Required action
Write out the data below in full, unchanged, minus the images.

*** Opening of Entries supplied ***

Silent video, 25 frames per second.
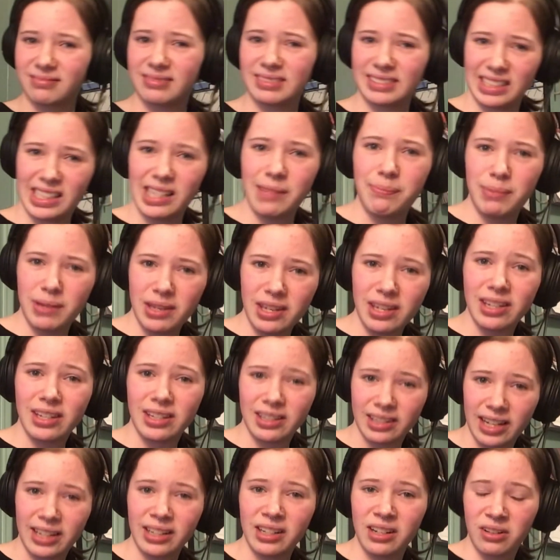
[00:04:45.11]
Yippee,
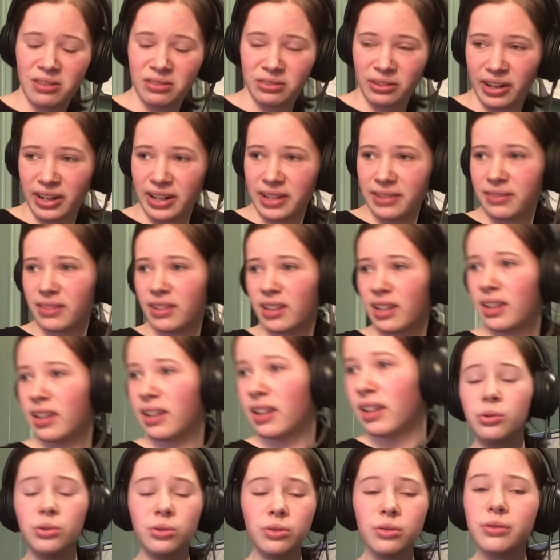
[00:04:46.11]
I know, right?
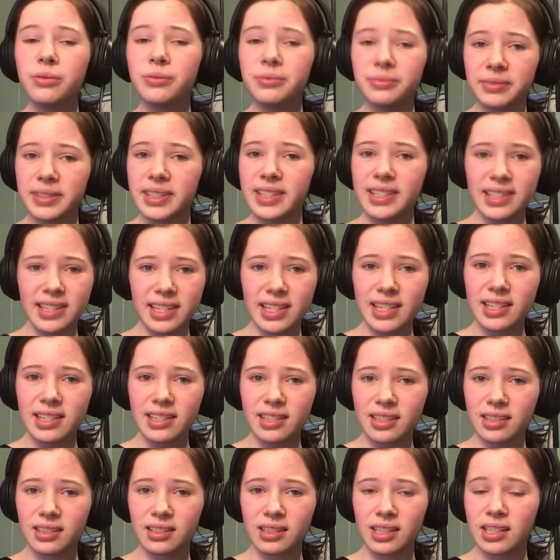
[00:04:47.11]
Who is
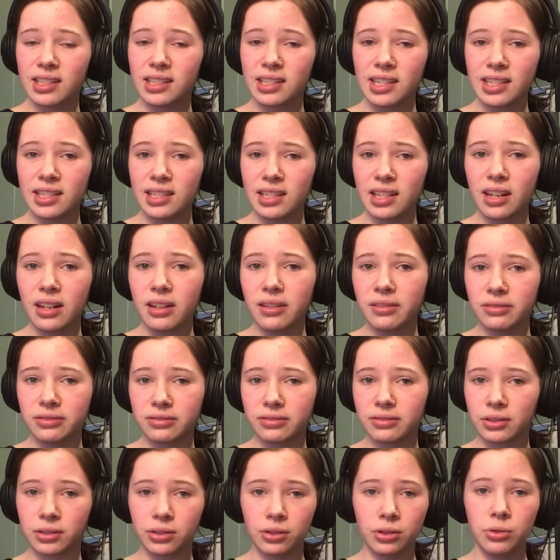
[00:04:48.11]
this consisted of,
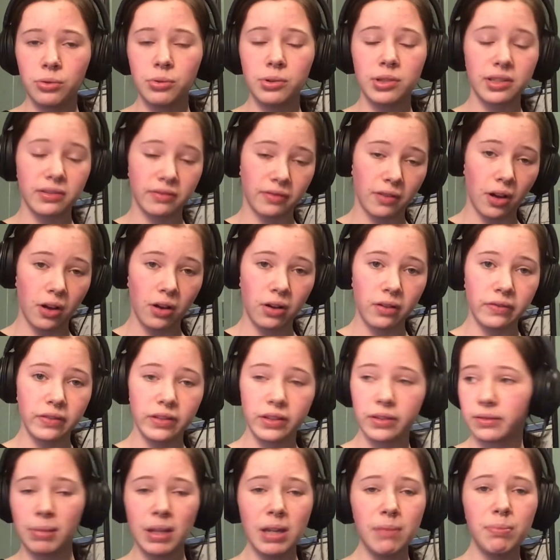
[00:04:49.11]
or who is
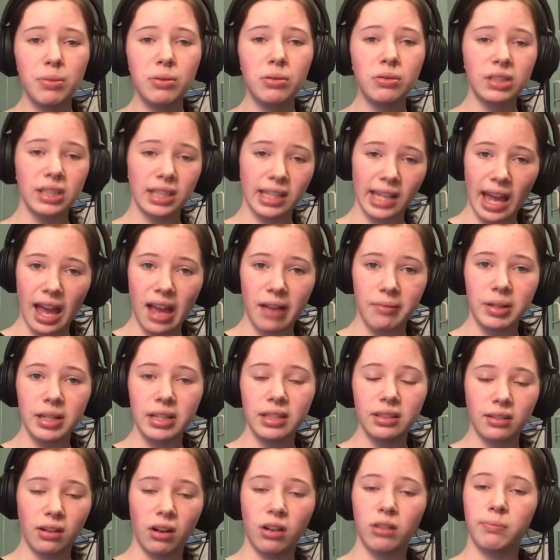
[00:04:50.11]
involved? People in the
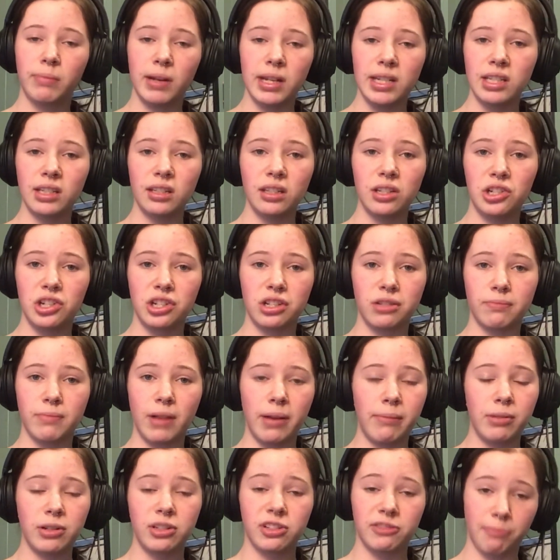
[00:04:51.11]
Cabinet are basically just
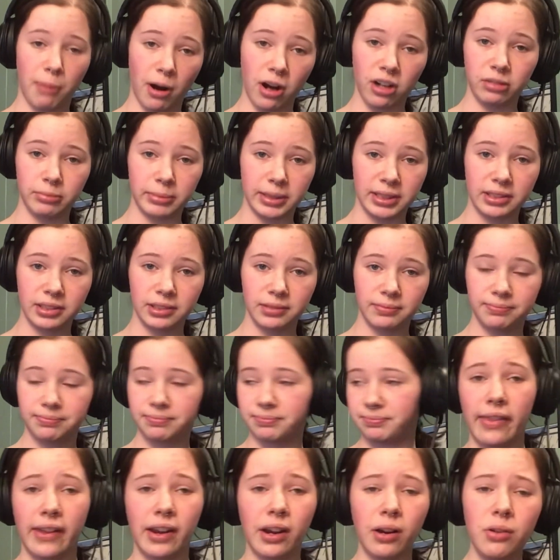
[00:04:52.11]
members of Parliament.
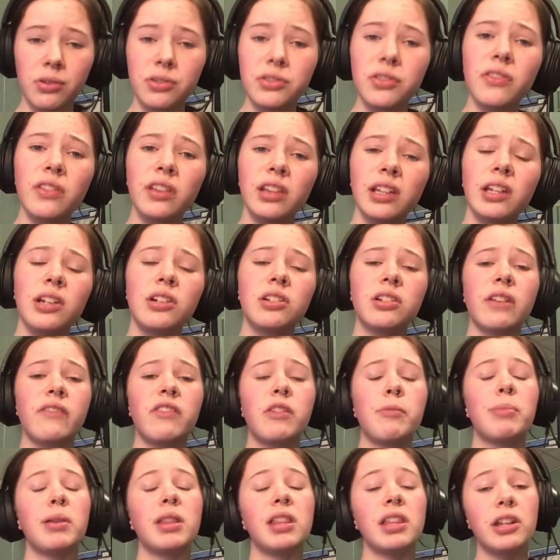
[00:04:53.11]
and they're also the leaders of
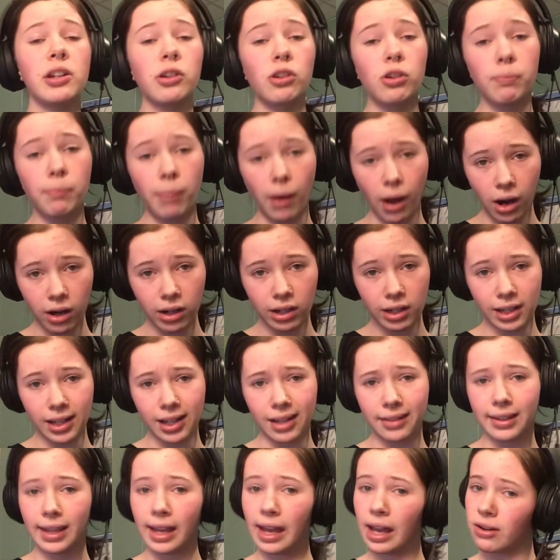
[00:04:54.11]
the political party
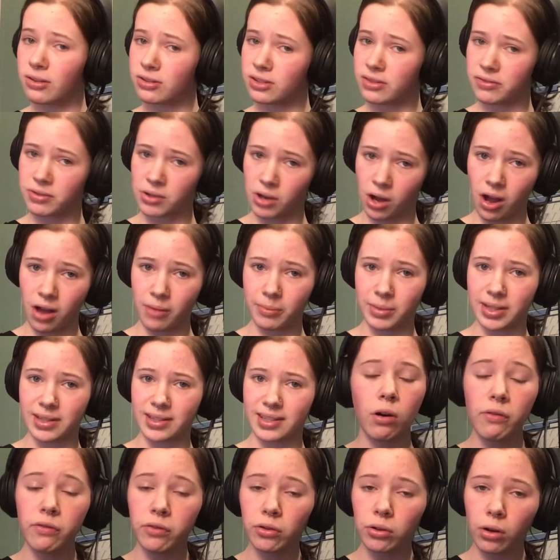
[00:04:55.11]
in the House of Commons.
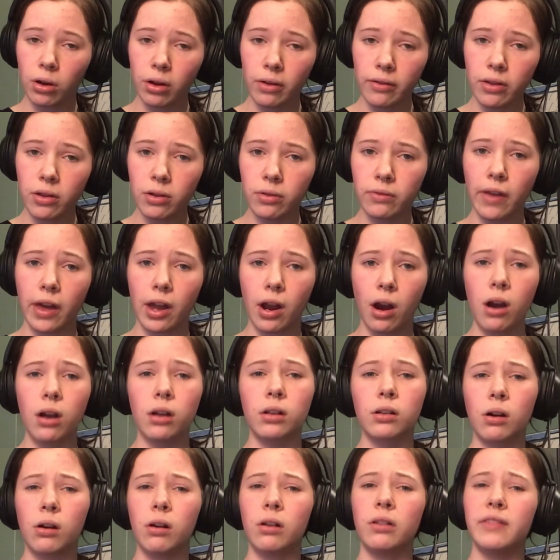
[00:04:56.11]
Overall, though, they are
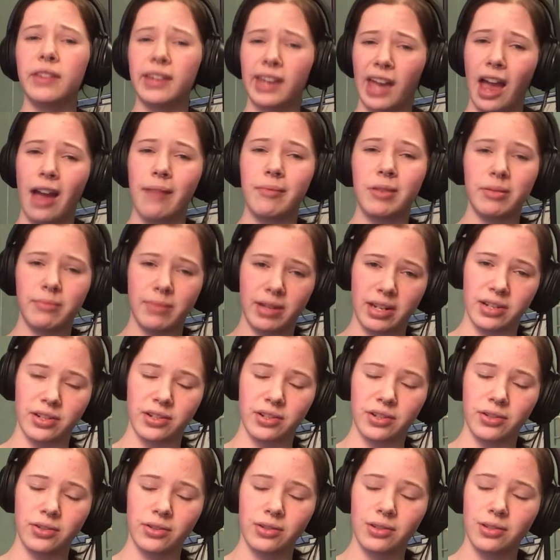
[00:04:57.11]
called the cabinet
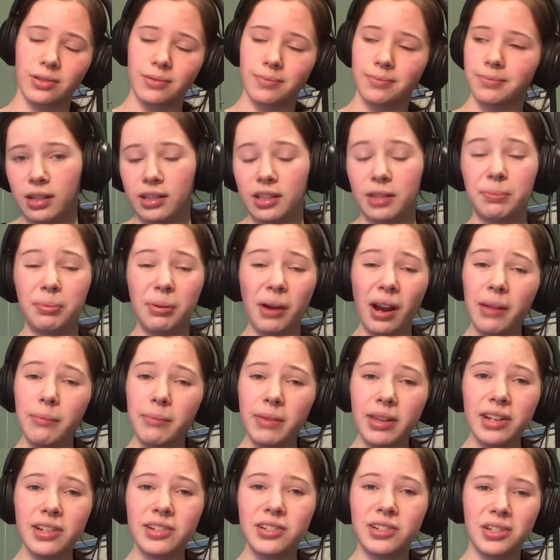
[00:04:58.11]
ministers. The Prime
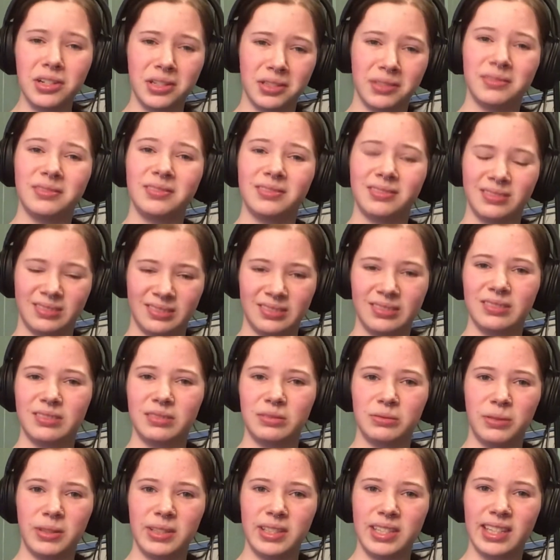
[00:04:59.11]
Minister,
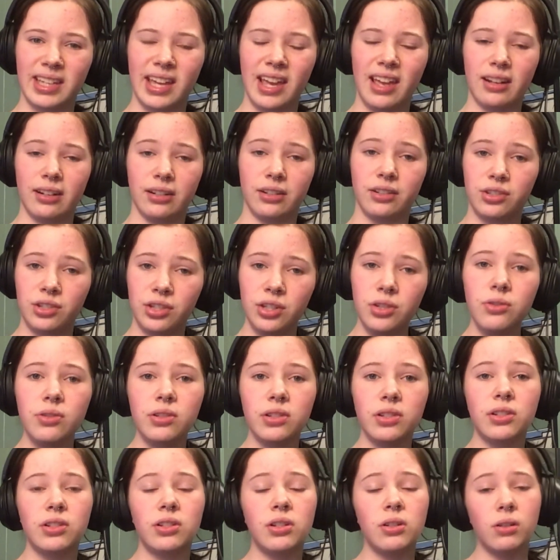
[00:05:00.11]
once again,
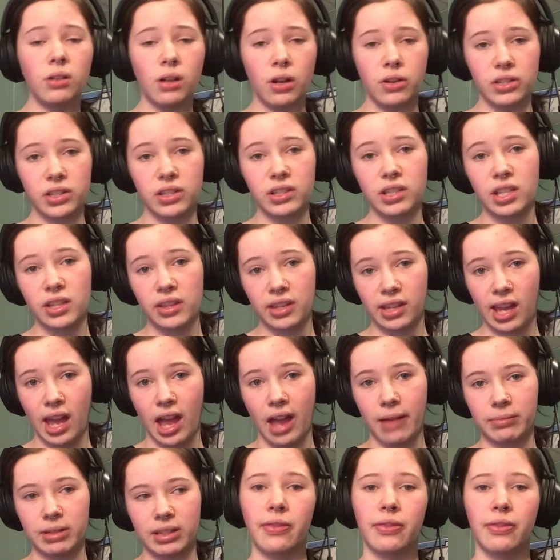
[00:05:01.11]
chooses who goes into the cabinet.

*** Close of Entries supplied ***

Task answer
Silent video, 25 frames per second.
[00:04:45.11]
Yippee,
[00:04:46.11]
I know, right?
[00:04:47.11]
Who is
[00:04:48.11]
this consisted of,
[00:04:49.11]
or who is
[00:04:50.11]
involved? People in the
[00:04:51.11]
Cabinet are basically just
[00:04:52.11]
members of Parliament.
[00:04:53.11]
and they're also the leaders of
[00:04:54.11]
the political party
[00:04:55.11]
in the House of Commons.
[00:04:56.11]
Overall, though, they are
[00:04:57.11]
called the cabinet
[00:04:58.11]
ministers. The Prime
[00:04:59.11]
Minister,
[00:05:00.11]
once again,
[00:05:01.11]
chooses who goes into the cabinet.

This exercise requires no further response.